Monday, January 30, 2012

12 Long Days

Twelve days ago, I got news a dear friend has a brain tumor.  She’s a very private woman and doesn’t want anyone to know, but this is how I cope.  I write.  So let’s call her Mary.  When the first call came it was simply thought Mary had had a stroke.  When the doctor found the tumor we hoped it wasn’t what we thought.  A little over a year ago another dear friend of mine was taken into emergency surgery for a tumor in her brain.  Hers was large, but benign.  Mary’s is not.

Mary has a primary type 4 malignancy in her brain.  It has spidered out across healthy tissue and is in essence untreatable.  I am, and will be, at a loss for elegant words.  Mary has been my dearest friend more years than I care to count.  She has been there through all my triumphs and all my tragedies and through it all she held my hand and helped me to survive.

I waited as patiently as I could to be able to talk to Mary.  I needed to hear her voice and say all those things I’d neglected these last years.  I needed my friend to know whatever she needed from me, I would be there.  But when I spoke to her she was different.  She doesn’t want to see me and was very matter of fact about it.  I was crushed.  I cried for myself and for Mary.

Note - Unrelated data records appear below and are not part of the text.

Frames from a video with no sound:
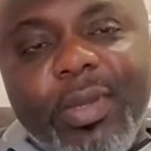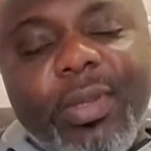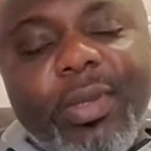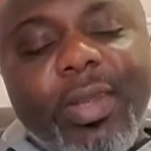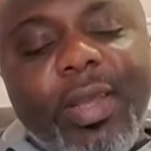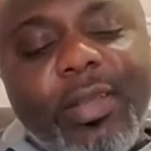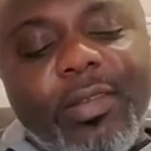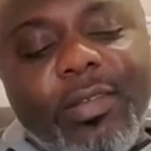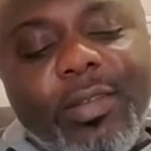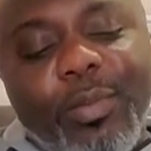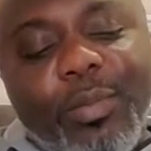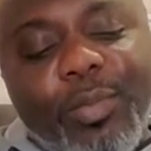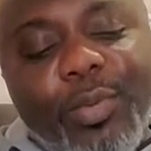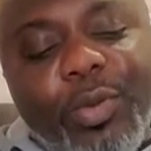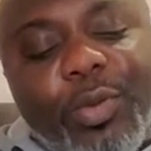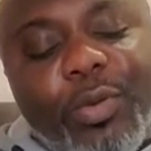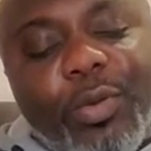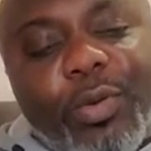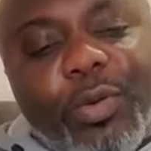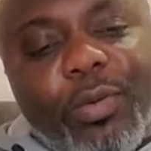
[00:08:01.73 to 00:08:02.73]
That's the
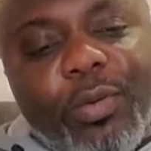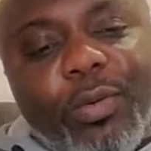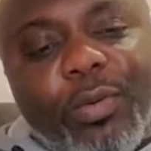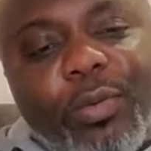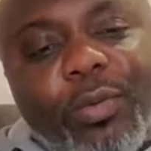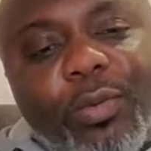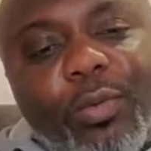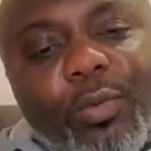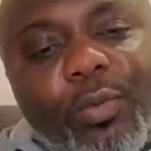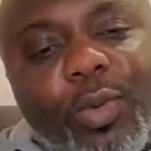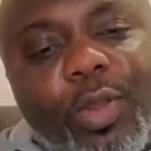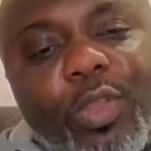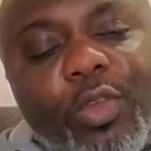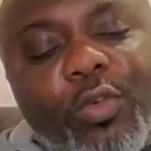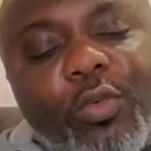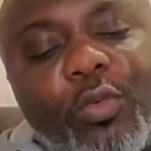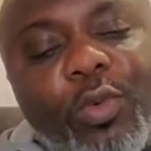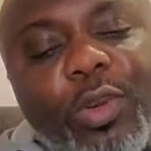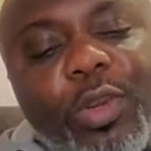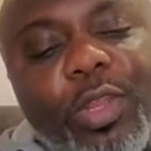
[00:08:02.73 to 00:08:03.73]
period when
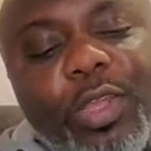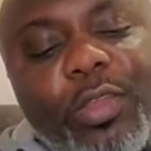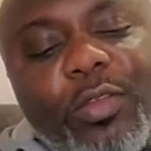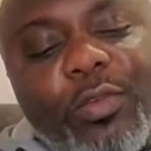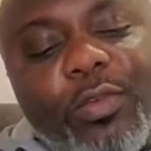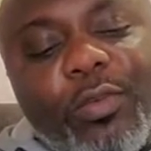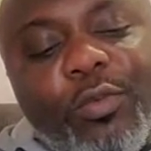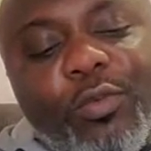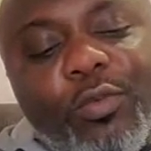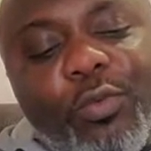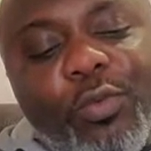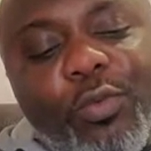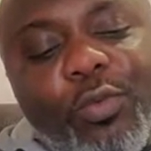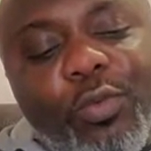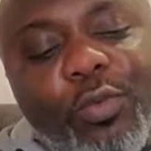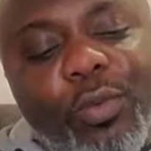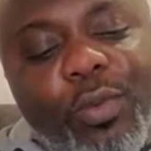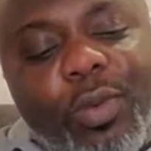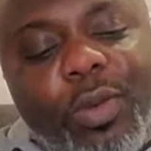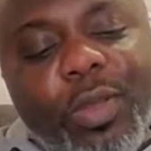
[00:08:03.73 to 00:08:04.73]
you need
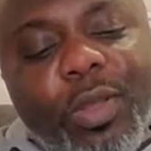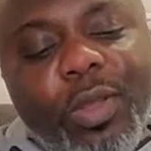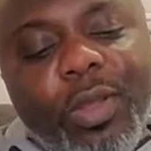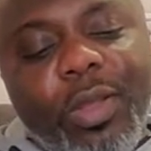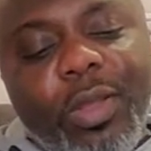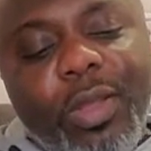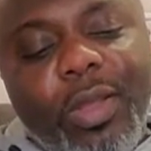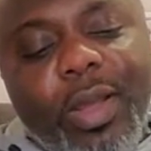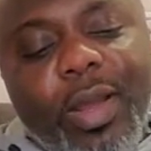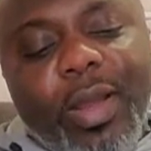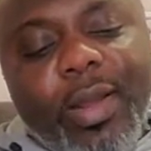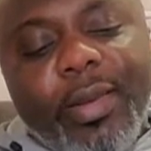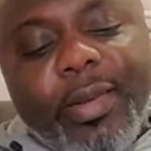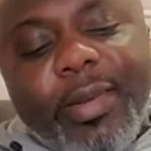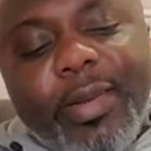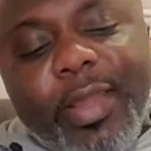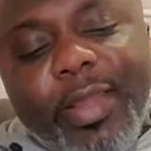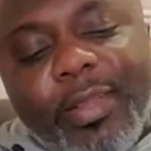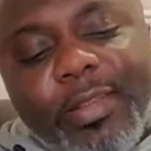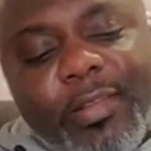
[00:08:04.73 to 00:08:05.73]
to
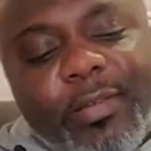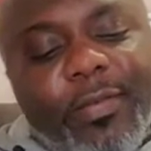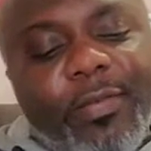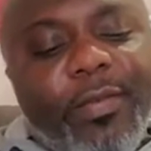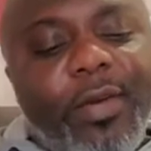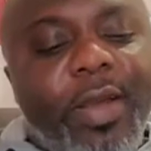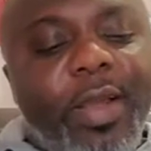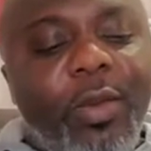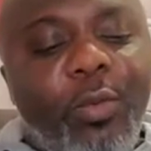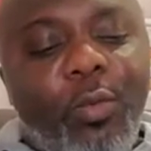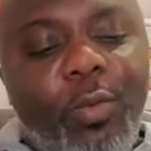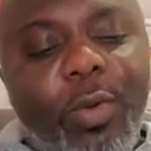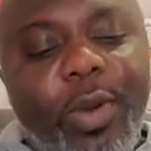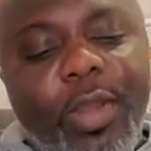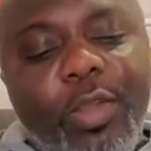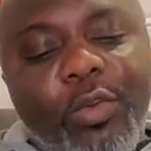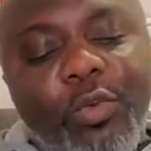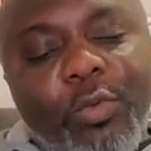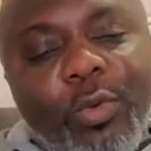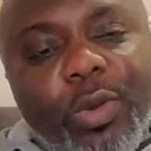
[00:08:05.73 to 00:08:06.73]
identify why
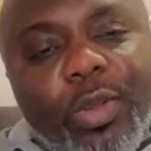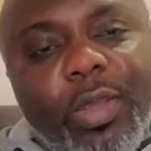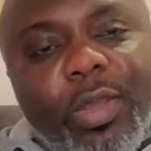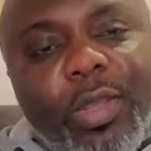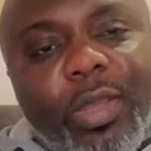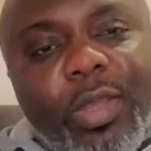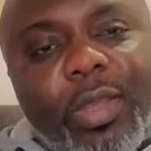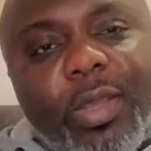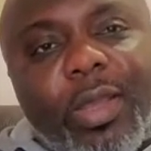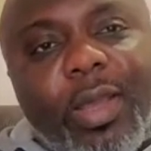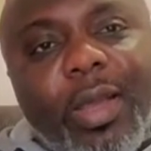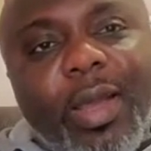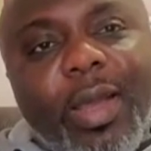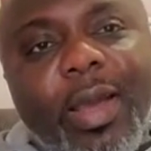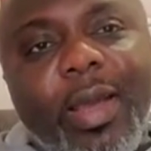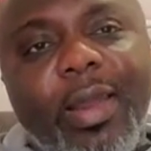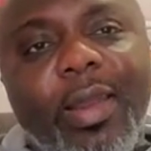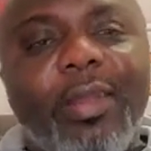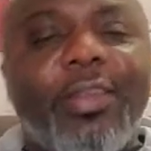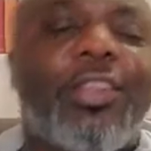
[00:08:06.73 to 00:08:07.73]
you are here
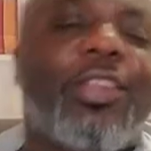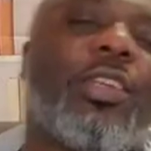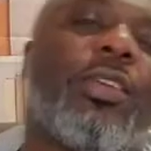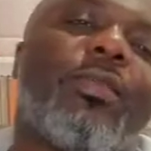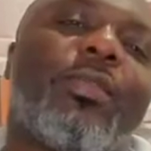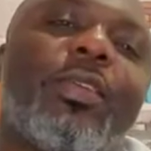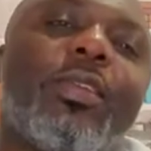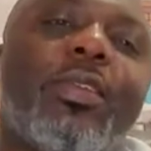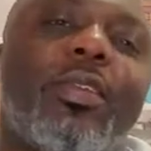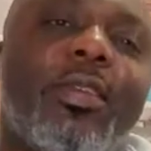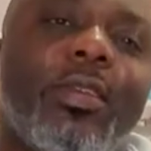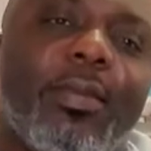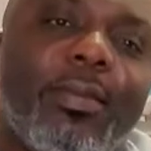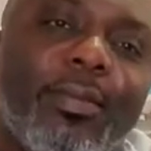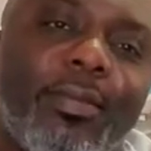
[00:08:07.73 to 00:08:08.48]
and achieve it.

And now I finally understand.  All the women who wrote to me looking for help because their husbands were different after they came home from war, I now understand.  See, I met my husband after he was changed by what he saw in Iraq so I couldn’t fathom wanting for a different person than I had.  I’ve only ever known this man.  But I want the old Mary back.  It’s not fair that she has to be different.  Isn’t enough that she’s going to die no matter what they do?  I want the woman who was my friend, my confidant, the person I could go to no matter what I’d done or said and she would still love me.

Part of Mary died when cancer took away part of her brain.  Part of my husband died when he was in Iraq, but I never knew that part.  As grief stricken that I am for Mary, I now feel luckier than most can imagine in regards to my husband.  And now, I understand.